Problem statement
Strip out the pictures and output each remaining line of the data word for word.
(Records supplied begins)
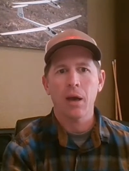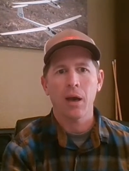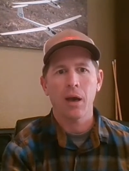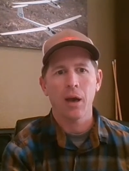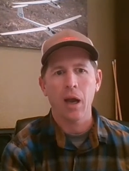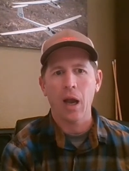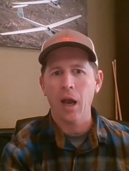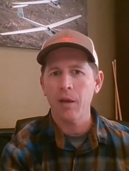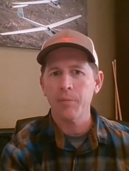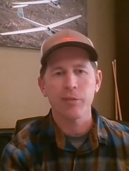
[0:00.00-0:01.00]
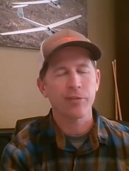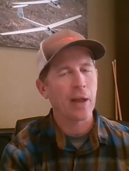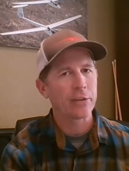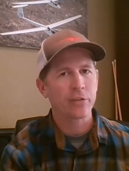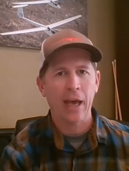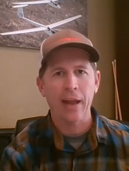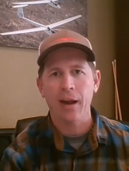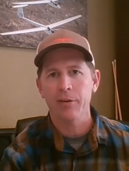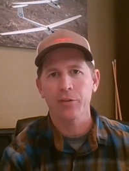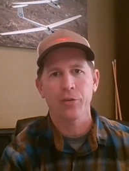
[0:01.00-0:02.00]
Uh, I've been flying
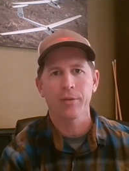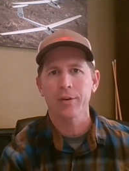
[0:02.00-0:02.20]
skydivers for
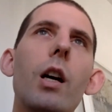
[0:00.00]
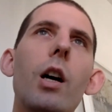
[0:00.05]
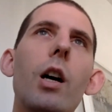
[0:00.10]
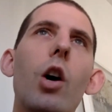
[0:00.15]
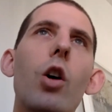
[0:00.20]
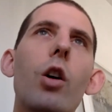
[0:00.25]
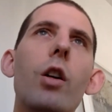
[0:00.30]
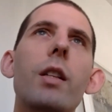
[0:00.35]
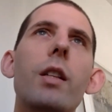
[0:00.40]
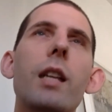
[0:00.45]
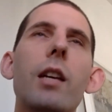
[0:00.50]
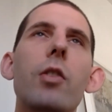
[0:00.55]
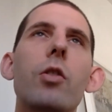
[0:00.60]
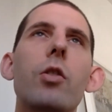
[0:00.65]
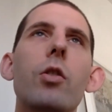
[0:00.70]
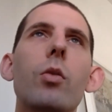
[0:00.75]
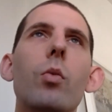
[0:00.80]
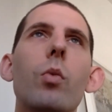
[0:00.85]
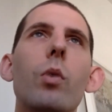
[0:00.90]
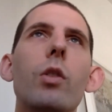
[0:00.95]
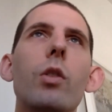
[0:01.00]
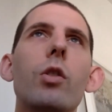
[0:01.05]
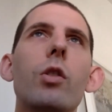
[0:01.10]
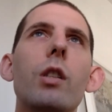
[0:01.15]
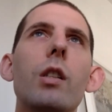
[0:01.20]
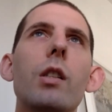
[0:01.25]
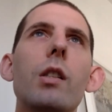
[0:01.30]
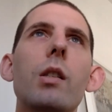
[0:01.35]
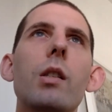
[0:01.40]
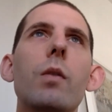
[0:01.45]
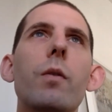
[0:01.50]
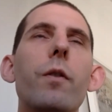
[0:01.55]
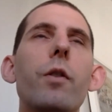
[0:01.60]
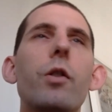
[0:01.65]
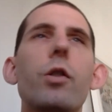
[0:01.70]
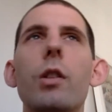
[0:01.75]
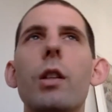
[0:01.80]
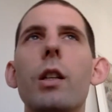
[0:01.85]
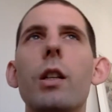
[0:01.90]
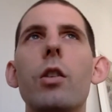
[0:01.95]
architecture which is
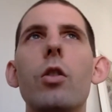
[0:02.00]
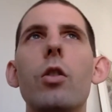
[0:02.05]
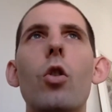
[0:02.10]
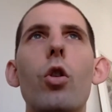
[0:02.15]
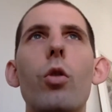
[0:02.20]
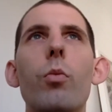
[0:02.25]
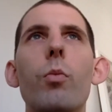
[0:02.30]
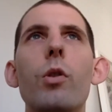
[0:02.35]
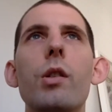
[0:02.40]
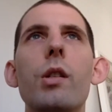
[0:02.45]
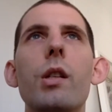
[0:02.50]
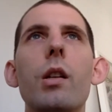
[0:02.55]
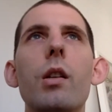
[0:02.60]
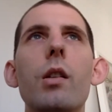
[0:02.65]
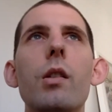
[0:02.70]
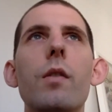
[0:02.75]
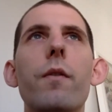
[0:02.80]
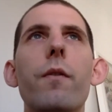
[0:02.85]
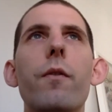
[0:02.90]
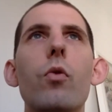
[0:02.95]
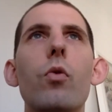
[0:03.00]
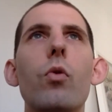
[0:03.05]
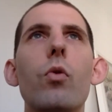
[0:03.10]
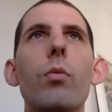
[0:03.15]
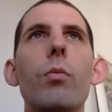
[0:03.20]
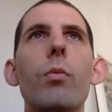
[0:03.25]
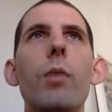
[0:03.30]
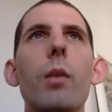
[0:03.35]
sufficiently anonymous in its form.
(Records supplied ends)
Solution to the problem
[0:00.00-0:01.00]
[0:01.00-0:02.00]
Uh, I've been flying
[0:02.00-0:02.20]
skydivers for
[0:00.00]
[0:00.05]
[0:00.10]
[0:00.15]
[0:00.20]
[0:00.25]
[0:00.30]
[0:00.35]
[0:00.40]
[0:00.45]
[0:00.50]
[0:00.55]
[0:00.60]
[0:00.65]
[0:00.70]
[0:00.75]
[0:00.80]
[0:00.85]
[0:00.90]
[0:00.95]
[0:01.00]
[0:01.05]
[0:01.10]
[0:01.15]
[0:01.20]
[0:01.25]
[0:01.30]
[0:01.35]
[0:01.40]
[0:01.45]
[0:01.50]
[0:01.55]
[0:01.60]
[0:01.65]
[0:01.70]
[0:01.75]
[0:01.80]
[0:01.85]
[0:01.90]
[0:01.95]
architecture which is
[0:02.00]
[0:02.05]
[0:02.10]
[0:02.15]
[0:02.20]
[0:02.25]
[0:02.30]
[0:02.35]
[0:02.40]
[0:02.45]
[0:02.50]
[0:02.55]
[0:02.60]
[0:02.65]
[0:02.70]
[0:02.75]
[0:02.80]
[0:02.85]
[0:02.90]
[0:02.95]
[0:03.00]
[0:03.05]
[0:03.10]
[0:03.15]
[0:03.20]
[0:03.25]
[0:03.30]
[0:03.35]
sufficiently anonymous in its form.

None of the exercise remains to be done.